**Data provided:**
::::

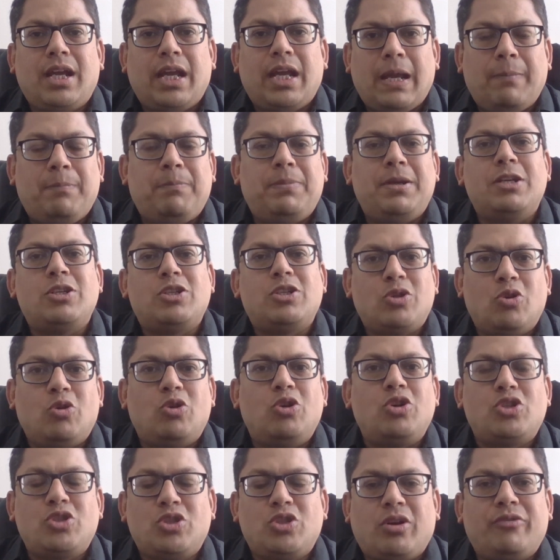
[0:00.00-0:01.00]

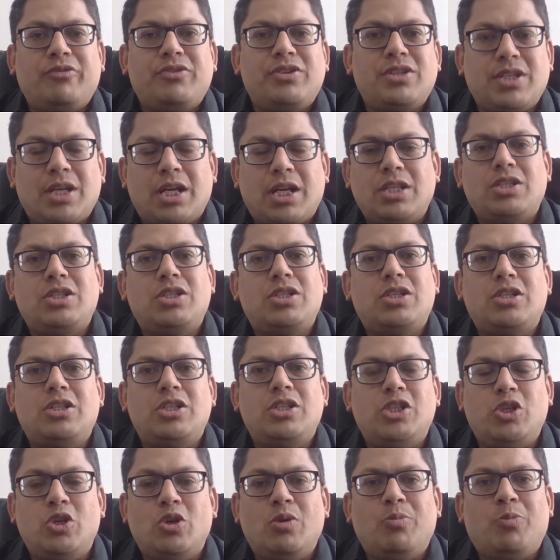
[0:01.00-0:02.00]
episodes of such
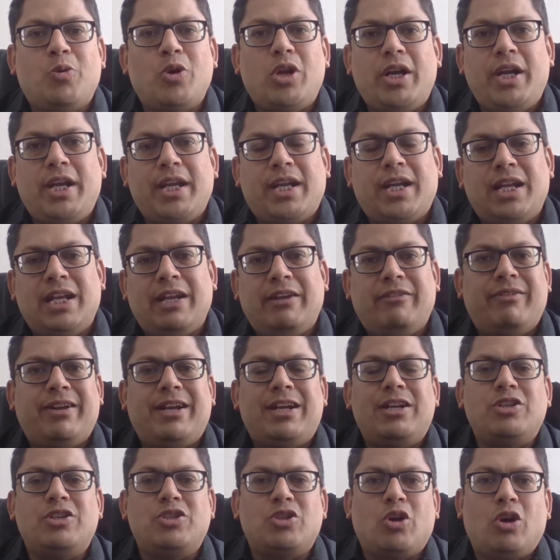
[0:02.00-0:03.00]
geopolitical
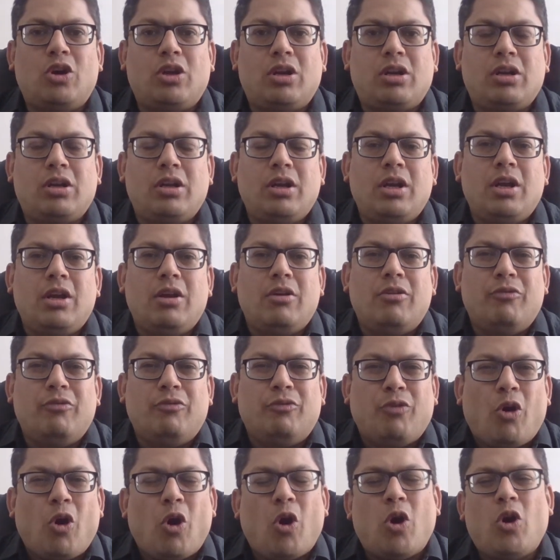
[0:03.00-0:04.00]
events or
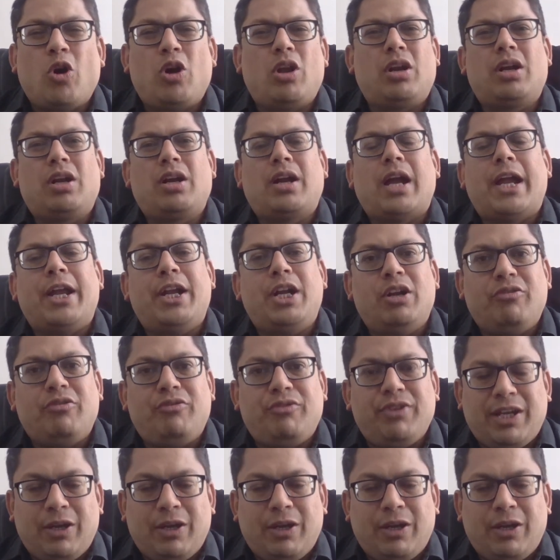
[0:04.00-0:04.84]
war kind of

::::

**What is required:** Transcribe the data verbatim. No picture belongs in the result.

**Reply to the task:**
[0:00.00-0:01.00]

[0:01.00-0:02.00]
episodes of such
[0:02.00-0:03.00]
geopolitical
[0:03.00-0:04.00]
events or
[0:04.00-0:04.84]
war kind of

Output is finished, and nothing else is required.